▶ _WHAT TO DO_
When writing out the listing below, reproduce every word exactly and skip the pictures.

▶ _INPUT DATA_
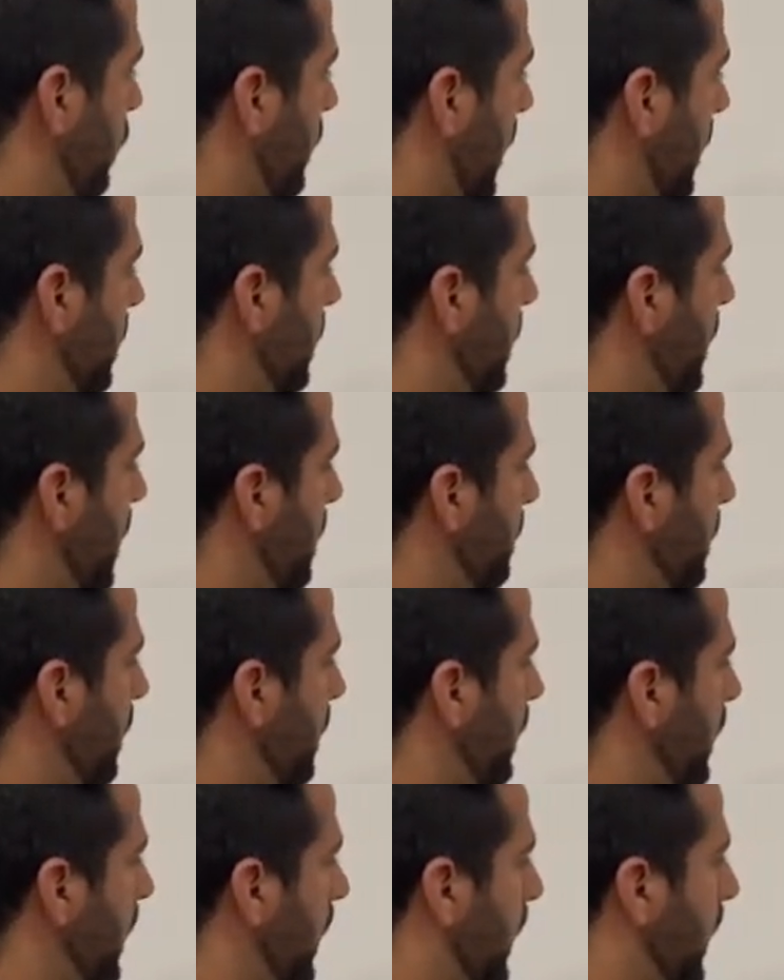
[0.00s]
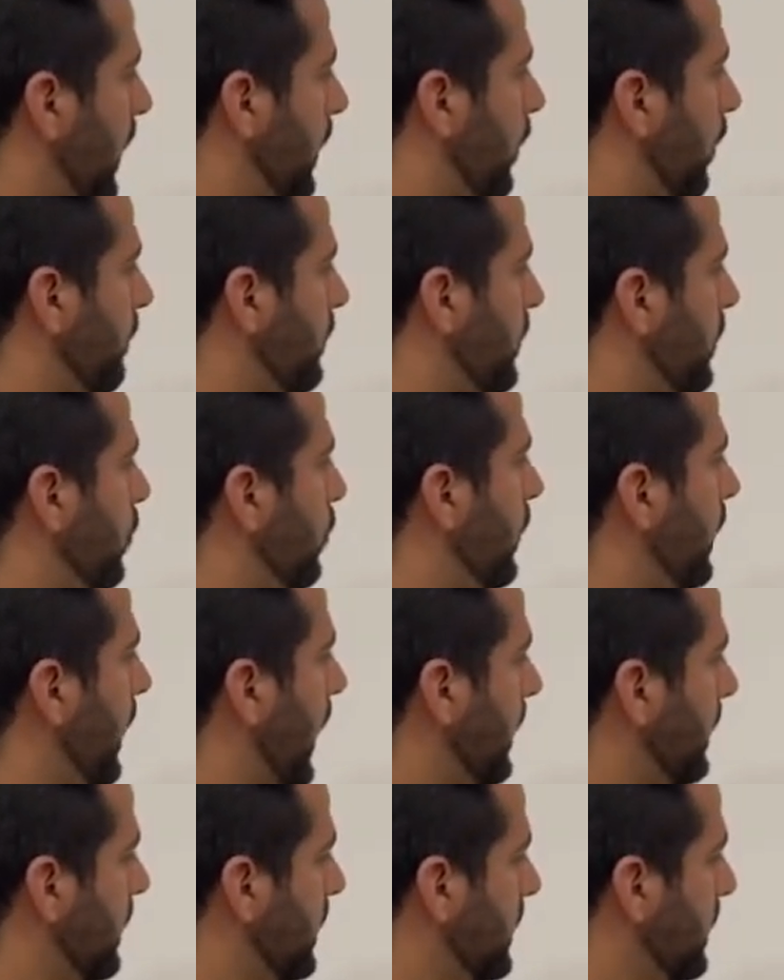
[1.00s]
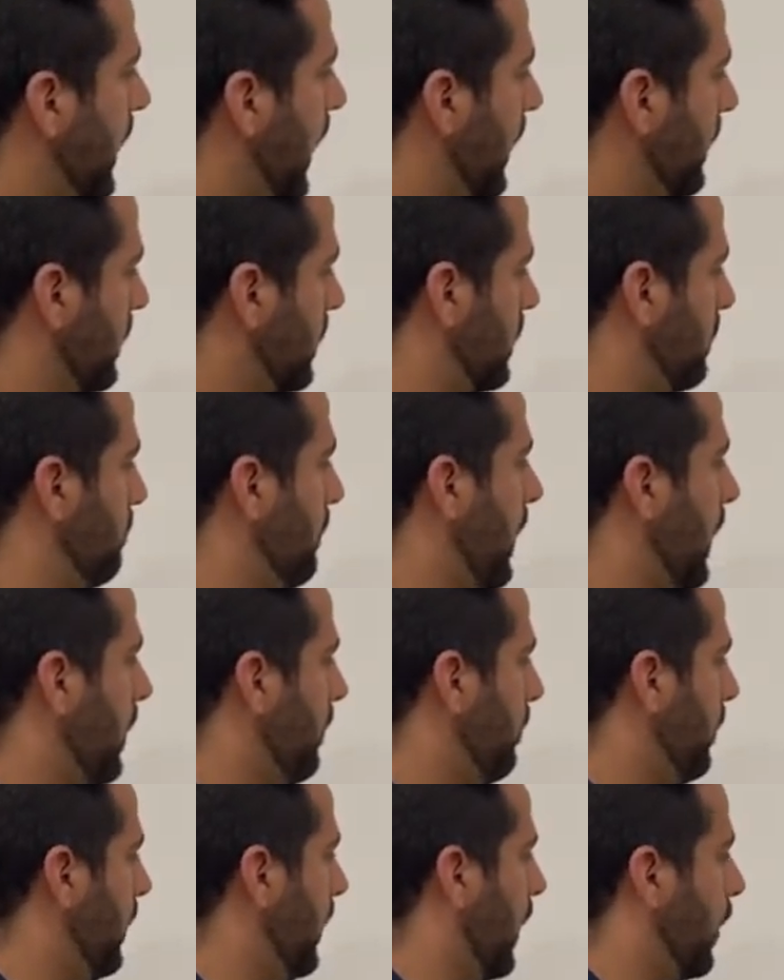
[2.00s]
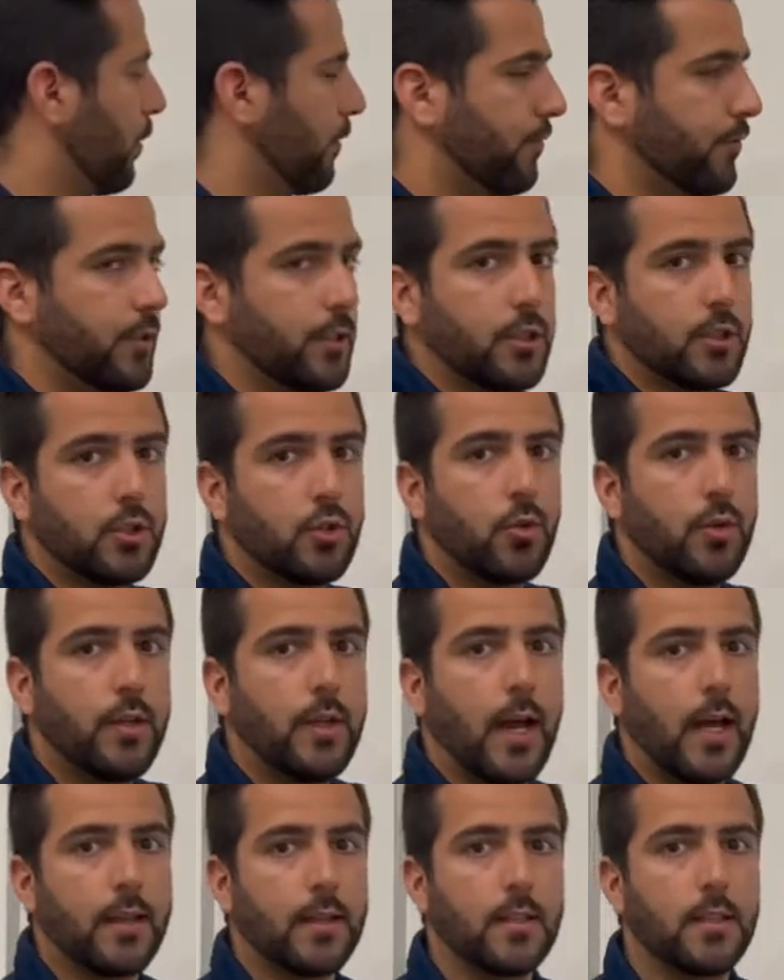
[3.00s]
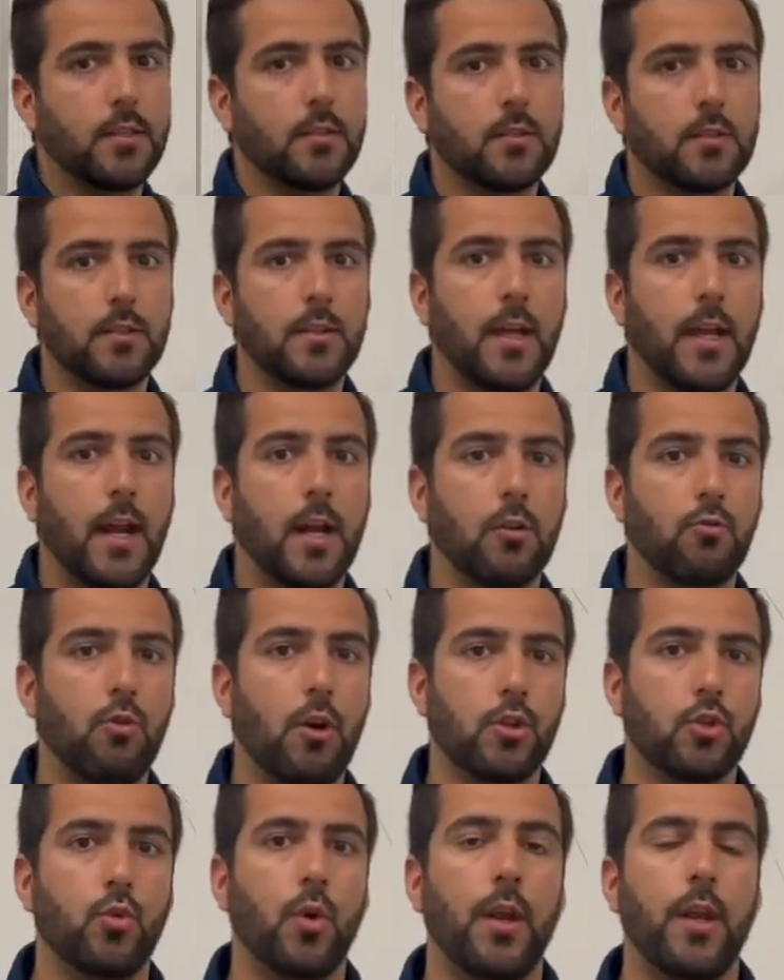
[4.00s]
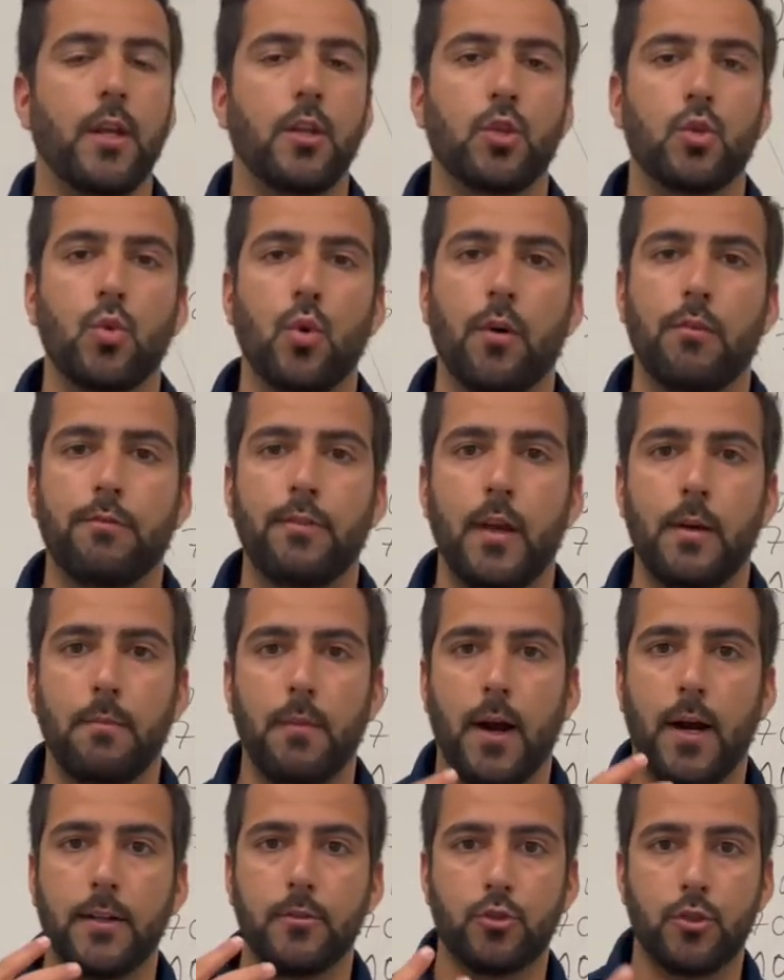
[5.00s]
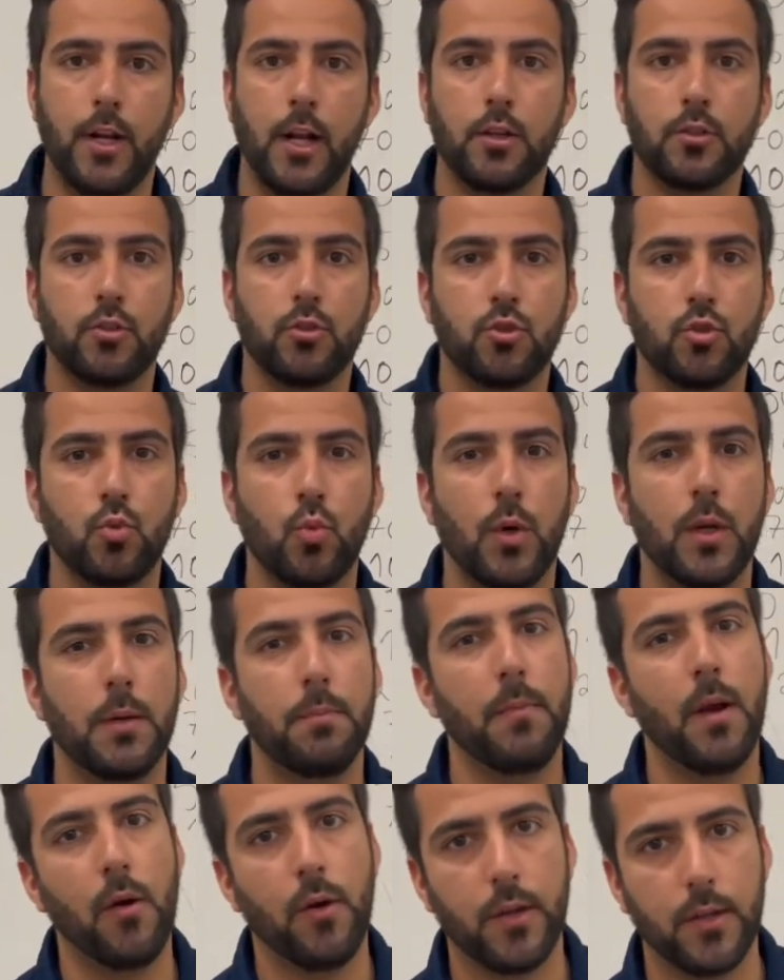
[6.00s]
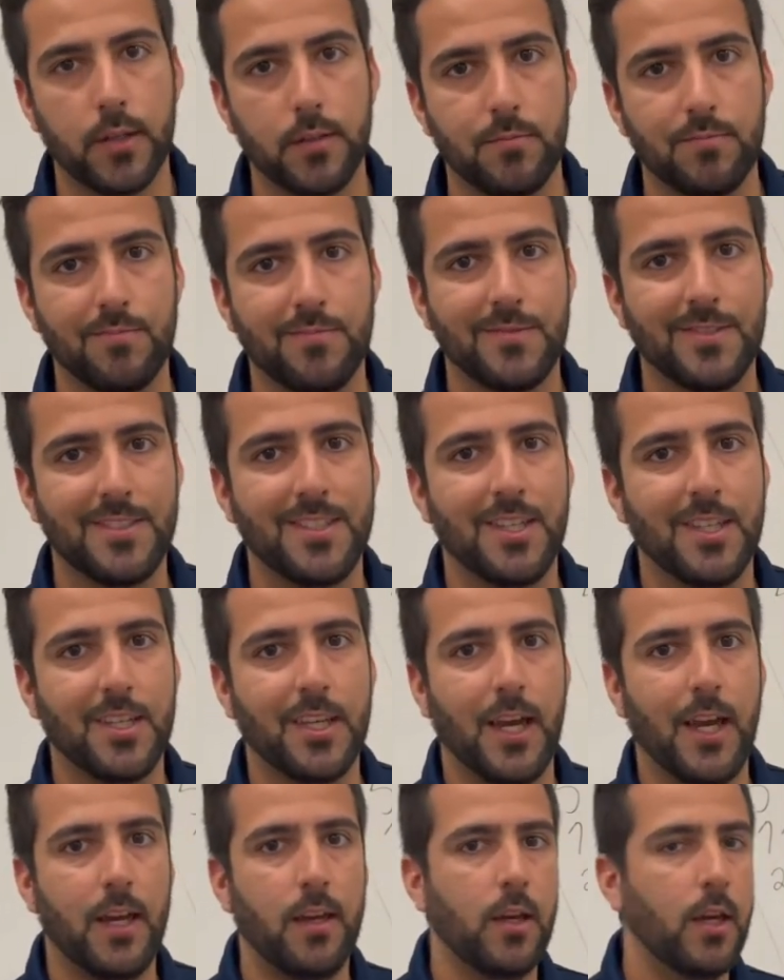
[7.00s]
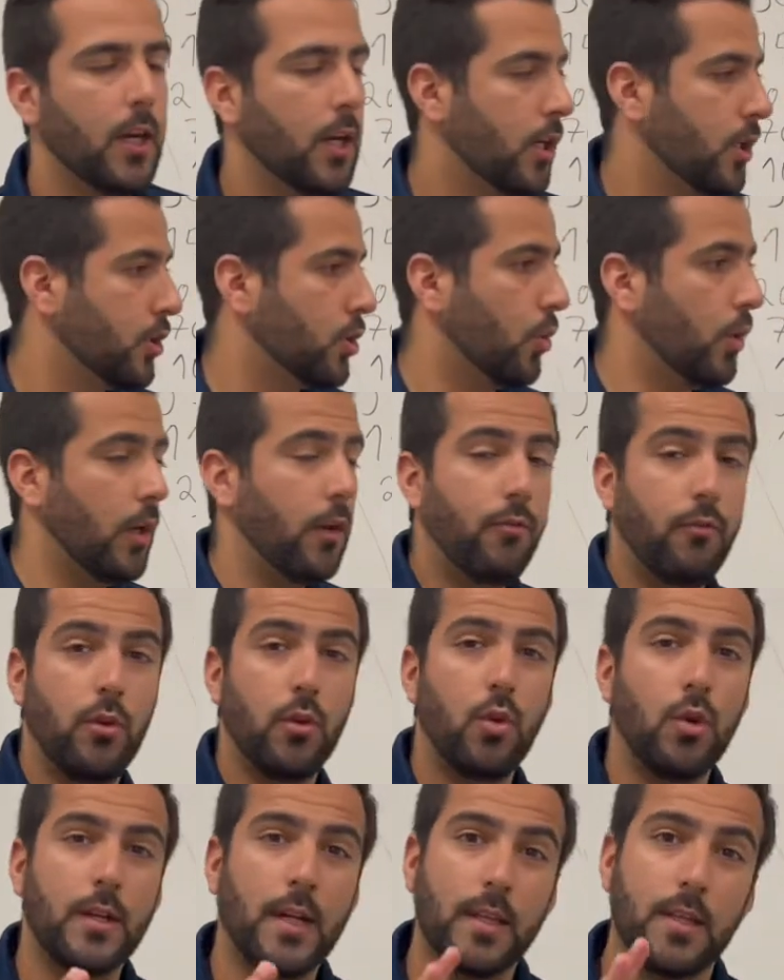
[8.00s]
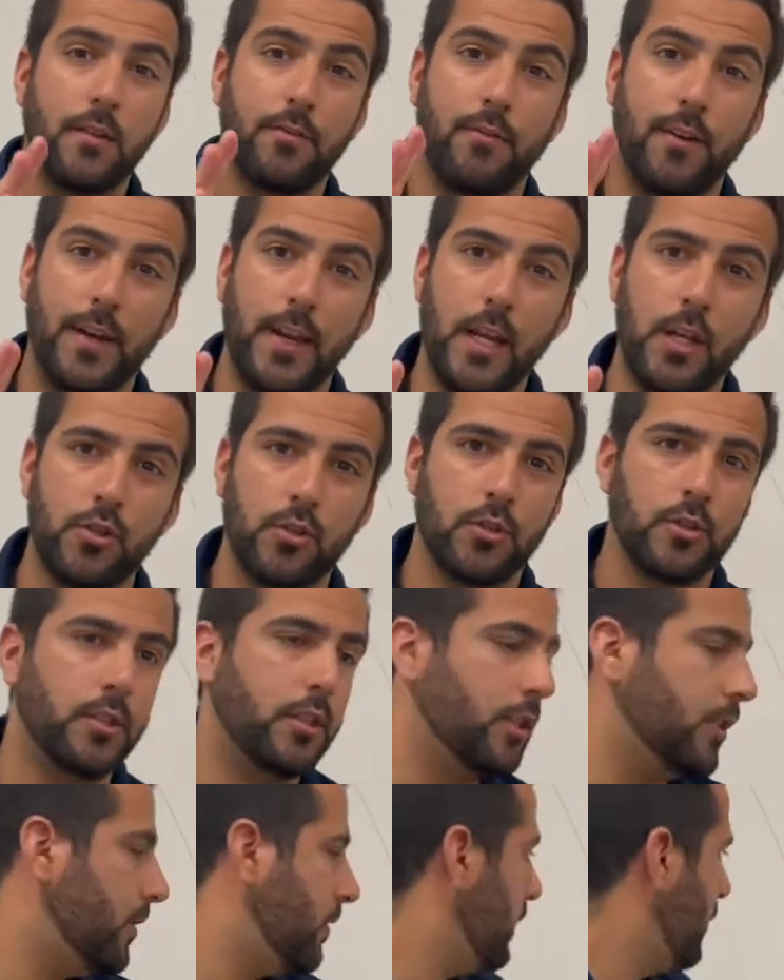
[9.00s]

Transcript: at the number and obviously looking at the stats, maybe out of these 3 athletes that are graduating, 2 of them are internationals, 1 American, okay? So if we look at the financials here,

▶ _SOLUTION BELOW_
[0.00s]
[1.00s]
[2.00s]
[3.00s]
[4.00s]
[5.00s]
[6.00s]
[7.00s]
[8.00s]
[9.00s]

Transcript: at the number and obviously looking at the stats, maybe out of these 3 athletes that are graduating, 2 of them are internationals, 1 American, okay? So if we look at the financials here,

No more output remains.